したがって、1日のマイクロスコープの分母の値は、その日のリテンションインターバルが済んだユーザーの合計になります。この値は内訳表には記載されません。

リターン時点

リターン時点リテンションの計算方法:

{コホート参加日からちょうどX日後にリターンイベントをトリガーしたユーザー数}を{特定のコホート参加日に開始イベントをトリガーしたユーザー数[X日間にわたって一定]}

割ったもの

下の表では、4月1日の3日目リテンションは、6,594人のユーザーが4月4日にリターンイベントをトリガーし、9,644人のユーザーが4月1日に開始イベントをトリガーしたことを示しています。6,594を9,644で割ると、4月1日の3日目リテンションは68.4パーセントとなります。

returnOn_Day3.png

全ユーザーの3日目リテンションは、48,219人のユーザーが3日目にリターンイベントをトリガーし、125,665人のユーザーが3月30日から4月6日までの間に開始イベントをトリガーしたため、3日目リテンションは72パーセントでした。

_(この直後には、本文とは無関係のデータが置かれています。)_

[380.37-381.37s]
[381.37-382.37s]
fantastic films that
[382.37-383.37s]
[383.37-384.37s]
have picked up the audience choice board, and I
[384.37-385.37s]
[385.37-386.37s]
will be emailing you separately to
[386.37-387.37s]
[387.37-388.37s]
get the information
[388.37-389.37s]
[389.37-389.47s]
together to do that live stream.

ユーザーは、複数の日にリターンイベントをトリガーすることができ、それらはそれぞれの日にカウントされます。これにより、特定のコホート参加日や全体の行で、時間の経過とともにリテンション率が上昇する可能性があります。分母は一定ですが、それぞれのX日にリターンイベントをトリガーするユーザー数には関連性はありません。どの日にも、前日よりも多くのユーザーがイベントをトリガーする可能性があります。

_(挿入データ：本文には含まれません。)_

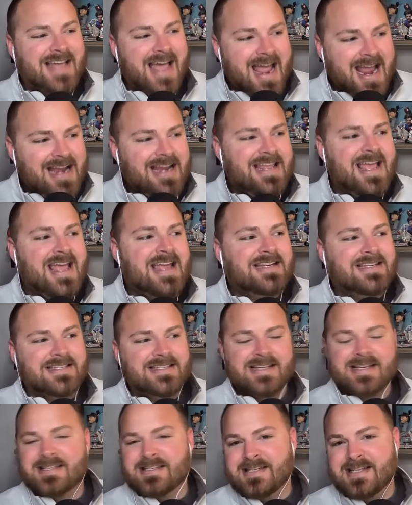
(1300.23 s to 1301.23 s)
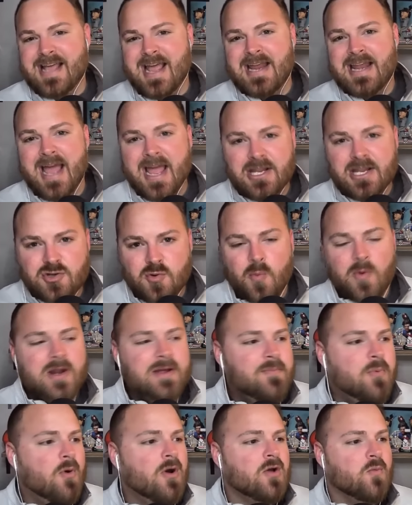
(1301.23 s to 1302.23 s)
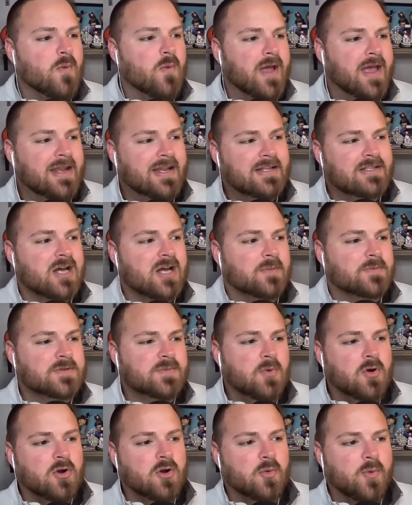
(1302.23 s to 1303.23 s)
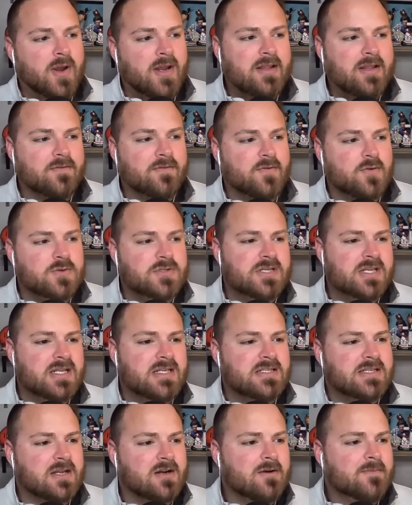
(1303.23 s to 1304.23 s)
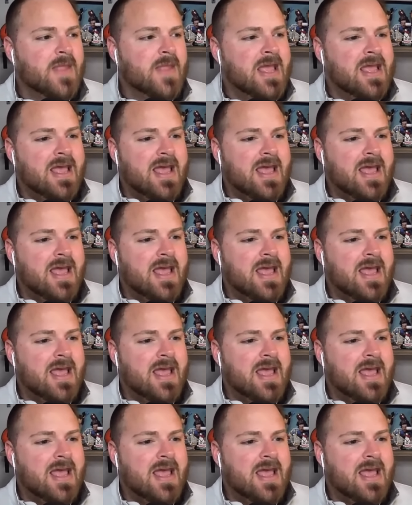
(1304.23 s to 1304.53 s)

88-68, a 20-point win in Thompson Bowling Arena at the Food City Center,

リターン以降リテンションと同様に、分析の期間が過ぎると、マイクロスコープの分母の値は、どの日においてもリテンション全体の総ユーザー数と一致します。分析がまだ進行中の場合、1日のマイクロスコープの分母の値は、その日にリテンションインターバルを済ませたユーザーの合計となります。この値は内訳表には記載されません。

注:棒グラフ形式では、X軸にはデフォルトで最も一般的な時間の単位(日、週、月)が含まれます。リターン時点(カスタム)を使用することでこれらをカスタマイズできます。

さらに、全体の行はその下のコホート参加日の行の合計をあらわしています。リターン以降リテンションと同様、データが不完全な場合(*印のセル)は、全体の行の合計からは除外されます。(例えば、3日目の各行の合計の行は3日目の合計値には加算されません。)